**What is being asked**
Without including any images, output the listing below exactly.
#####
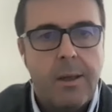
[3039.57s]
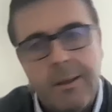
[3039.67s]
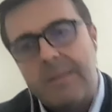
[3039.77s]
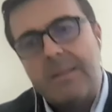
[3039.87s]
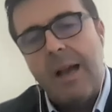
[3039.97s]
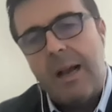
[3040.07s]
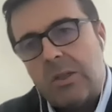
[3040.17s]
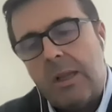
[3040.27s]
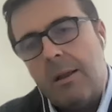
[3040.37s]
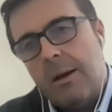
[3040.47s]
And this is
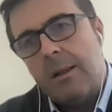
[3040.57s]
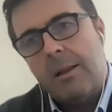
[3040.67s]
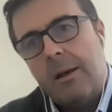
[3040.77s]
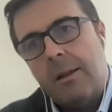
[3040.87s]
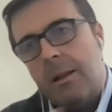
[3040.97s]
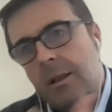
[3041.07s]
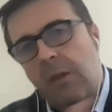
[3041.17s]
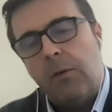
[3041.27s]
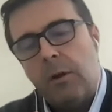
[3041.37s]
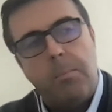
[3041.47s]
actually the
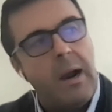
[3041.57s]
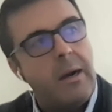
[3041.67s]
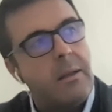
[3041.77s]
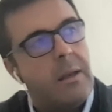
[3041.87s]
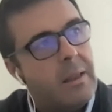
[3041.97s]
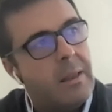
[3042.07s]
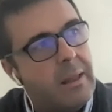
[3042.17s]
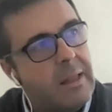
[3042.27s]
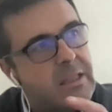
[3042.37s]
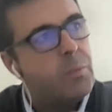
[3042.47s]
difficult part. And I
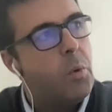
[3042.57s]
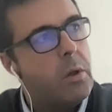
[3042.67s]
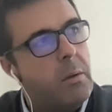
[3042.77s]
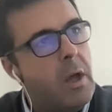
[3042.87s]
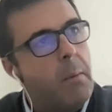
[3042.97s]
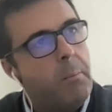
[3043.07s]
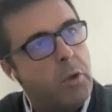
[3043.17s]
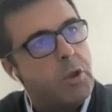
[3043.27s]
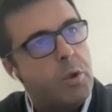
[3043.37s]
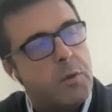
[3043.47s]
think this is where the
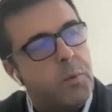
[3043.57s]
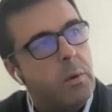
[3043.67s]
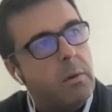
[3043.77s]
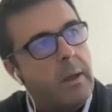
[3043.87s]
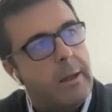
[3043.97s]
most useful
#####
**Result**
[3039.57s]
[3039.67s]
[3039.77s]
[3039.87s]
[3039.97s]
[3040.07s]
[3040.17s]
[3040.27s]
[3040.37s]
[3040.47s]
And this is
[3040.57s]
[3040.67s]
[3040.77s]
[3040.87s]
[3040.97s]
[3041.07s]
[3041.17s]
[3041.27s]
[3041.37s]
[3041.47s]
actually the
[3041.57s]
[3041.67s]
[3041.77s]
[3041.87s]
[3041.97s]
[3042.07s]
[3042.17s]
[3042.27s]
[3042.37s]
[3042.47s]
difficult part. And I
[3042.57s]
[3042.67s]
[3042.77s]
[3042.87s]
[3042.97s]
[3043.07s]
[3043.17s]
[3043.27s]
[3043.37s]
[3043.47s]
think this is where the
[3043.57s]
[3043.67s]
[3043.77s]
[3043.87s]
[3043.97s]
most useful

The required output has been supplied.